A seemingly well-meaning warning from the federal government about the risks of drinking and pregnancy has set off a firestorm of outrage.
The Centers for Disease Control and Prevention simply meant to caution women who may plan to get pregnant, or who might accidentally get pregnant, about drinking alcohol. What many women heard was a patronizing and condescending lecture that suggested they were not in charge of their own bodies.
What CDC said seemed dry enough: “About half of all U.S. pregnancies are unplanned and, even if planned, most women do not know they are pregnant until they are 4-6 weeks into the pregnancy. This means a woman might be drinking and exposing her developing baby to alcohol without knowing it,” the agency said in a “Vital Signs” report released Tuesday.
But another line, which evokes some wild partying, appears to have gone over the line for a number of women: “More than 3 million US women are at risk of exposing their developing baby to alcohol because they are drinking, having sex, and not using birth control to prevent pregnancy.”
This was too much for Washington Post commentator Alexandra Petri.
In an opinion piece headlined “The CDC’s incredibly condescending warning to young women,” Petri writes: “No alcohol for you, young women! The most important fact about you is not that you are people but that you might potentially contain people one day.”
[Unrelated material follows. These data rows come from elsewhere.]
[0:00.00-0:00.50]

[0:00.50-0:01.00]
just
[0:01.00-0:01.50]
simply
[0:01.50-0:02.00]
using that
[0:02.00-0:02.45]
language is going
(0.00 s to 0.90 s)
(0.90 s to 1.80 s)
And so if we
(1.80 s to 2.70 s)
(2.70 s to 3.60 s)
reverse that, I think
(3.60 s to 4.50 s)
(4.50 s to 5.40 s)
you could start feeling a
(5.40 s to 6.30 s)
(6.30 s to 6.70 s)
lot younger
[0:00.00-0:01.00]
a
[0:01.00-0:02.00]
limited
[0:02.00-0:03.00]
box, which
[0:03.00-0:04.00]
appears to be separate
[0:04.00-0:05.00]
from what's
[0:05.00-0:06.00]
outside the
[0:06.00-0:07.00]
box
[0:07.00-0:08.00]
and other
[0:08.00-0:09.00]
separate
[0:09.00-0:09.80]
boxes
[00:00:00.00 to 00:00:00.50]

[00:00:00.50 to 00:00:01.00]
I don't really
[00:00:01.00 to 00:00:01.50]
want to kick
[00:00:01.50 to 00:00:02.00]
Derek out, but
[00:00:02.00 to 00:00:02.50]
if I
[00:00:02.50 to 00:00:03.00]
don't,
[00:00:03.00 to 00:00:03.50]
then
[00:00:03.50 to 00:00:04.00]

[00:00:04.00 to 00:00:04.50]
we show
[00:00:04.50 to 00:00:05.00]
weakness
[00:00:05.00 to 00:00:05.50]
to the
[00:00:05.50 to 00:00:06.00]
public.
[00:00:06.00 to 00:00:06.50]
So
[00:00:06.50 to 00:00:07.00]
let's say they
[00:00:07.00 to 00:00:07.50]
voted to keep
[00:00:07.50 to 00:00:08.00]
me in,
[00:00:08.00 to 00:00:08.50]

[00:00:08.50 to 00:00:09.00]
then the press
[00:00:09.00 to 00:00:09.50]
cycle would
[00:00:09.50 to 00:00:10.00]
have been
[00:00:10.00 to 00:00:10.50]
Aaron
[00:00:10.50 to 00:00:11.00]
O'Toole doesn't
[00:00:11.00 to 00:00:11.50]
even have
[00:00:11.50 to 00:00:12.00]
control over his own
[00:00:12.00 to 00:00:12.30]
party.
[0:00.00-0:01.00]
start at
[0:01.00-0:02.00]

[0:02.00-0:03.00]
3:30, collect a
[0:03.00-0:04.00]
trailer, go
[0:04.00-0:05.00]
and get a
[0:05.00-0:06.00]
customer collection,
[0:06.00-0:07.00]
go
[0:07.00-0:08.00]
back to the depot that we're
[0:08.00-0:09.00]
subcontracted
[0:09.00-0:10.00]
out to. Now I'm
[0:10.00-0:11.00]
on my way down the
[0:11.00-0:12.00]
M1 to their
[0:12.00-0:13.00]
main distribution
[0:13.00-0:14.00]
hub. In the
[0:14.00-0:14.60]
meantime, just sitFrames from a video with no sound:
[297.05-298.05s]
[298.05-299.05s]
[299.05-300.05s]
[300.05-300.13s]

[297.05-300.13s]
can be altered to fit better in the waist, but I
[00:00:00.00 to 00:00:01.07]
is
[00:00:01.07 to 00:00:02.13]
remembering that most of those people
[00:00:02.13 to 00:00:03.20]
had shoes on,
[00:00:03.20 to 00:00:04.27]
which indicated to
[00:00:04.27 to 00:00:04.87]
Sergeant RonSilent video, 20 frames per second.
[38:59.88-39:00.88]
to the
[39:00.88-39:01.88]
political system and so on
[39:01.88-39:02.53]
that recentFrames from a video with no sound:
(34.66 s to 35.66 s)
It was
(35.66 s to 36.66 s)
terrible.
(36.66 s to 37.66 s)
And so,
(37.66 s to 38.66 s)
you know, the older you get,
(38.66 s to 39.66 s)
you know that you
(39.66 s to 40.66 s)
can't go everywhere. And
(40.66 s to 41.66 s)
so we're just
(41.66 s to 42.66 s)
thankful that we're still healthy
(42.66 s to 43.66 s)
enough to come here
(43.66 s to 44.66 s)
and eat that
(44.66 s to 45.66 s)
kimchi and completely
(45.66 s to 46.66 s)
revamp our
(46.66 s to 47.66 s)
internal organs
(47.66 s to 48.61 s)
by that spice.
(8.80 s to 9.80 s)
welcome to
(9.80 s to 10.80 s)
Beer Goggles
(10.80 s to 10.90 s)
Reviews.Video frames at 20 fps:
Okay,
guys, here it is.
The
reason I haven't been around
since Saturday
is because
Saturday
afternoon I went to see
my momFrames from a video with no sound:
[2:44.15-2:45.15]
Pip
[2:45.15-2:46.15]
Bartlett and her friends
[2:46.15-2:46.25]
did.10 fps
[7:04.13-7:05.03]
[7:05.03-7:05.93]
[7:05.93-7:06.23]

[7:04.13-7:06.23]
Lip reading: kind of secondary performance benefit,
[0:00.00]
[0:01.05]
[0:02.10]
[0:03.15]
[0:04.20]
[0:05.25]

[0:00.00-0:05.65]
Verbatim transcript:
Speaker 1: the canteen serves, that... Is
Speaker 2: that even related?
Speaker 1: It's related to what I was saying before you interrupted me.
Petri takes offense at the CDC’s warning that alcohol lower inhibitions — so people may be more likely to engage in unprotected sex. “Also, your drinking is a type of witchery that can whip babies into existence out of nowhere,” she writes.
RELATED: Zika virus outbreak: WHO chief convenes emergency committee meeting
The CDC’s Dr. Anne Schuchat, a veteran of news briefings and media coverage, made it clear that the agency was not talking about women alone.
“We recommend that everybody, all adults, be screened for alcohol and counseled about reducing their alcohol consumption if they have problems with it,” Schuchat said in a call with reporters Tuesday.
“We urge women and their partners and their friends to be supportive of that idea … ‘I’m not going to drink for a while, because I’m thinking about getting pregnant.’”
The recommendation is based on plenty of science. Studies show there’s no known safe level of alcohol use during pregnancy and one in 10 pregnant women in the U.S. admit to drinking alcohol at least every now and then. Fetal alcohol syndrome is a serious and permanently disabling condition and can include microcephaly — the very condition that prompted the World Health Organization to declare Zika’s spread a global health emergency.
The CDC has no regulatory powers. All it can do is issue advice. But that advice hit a sore spot.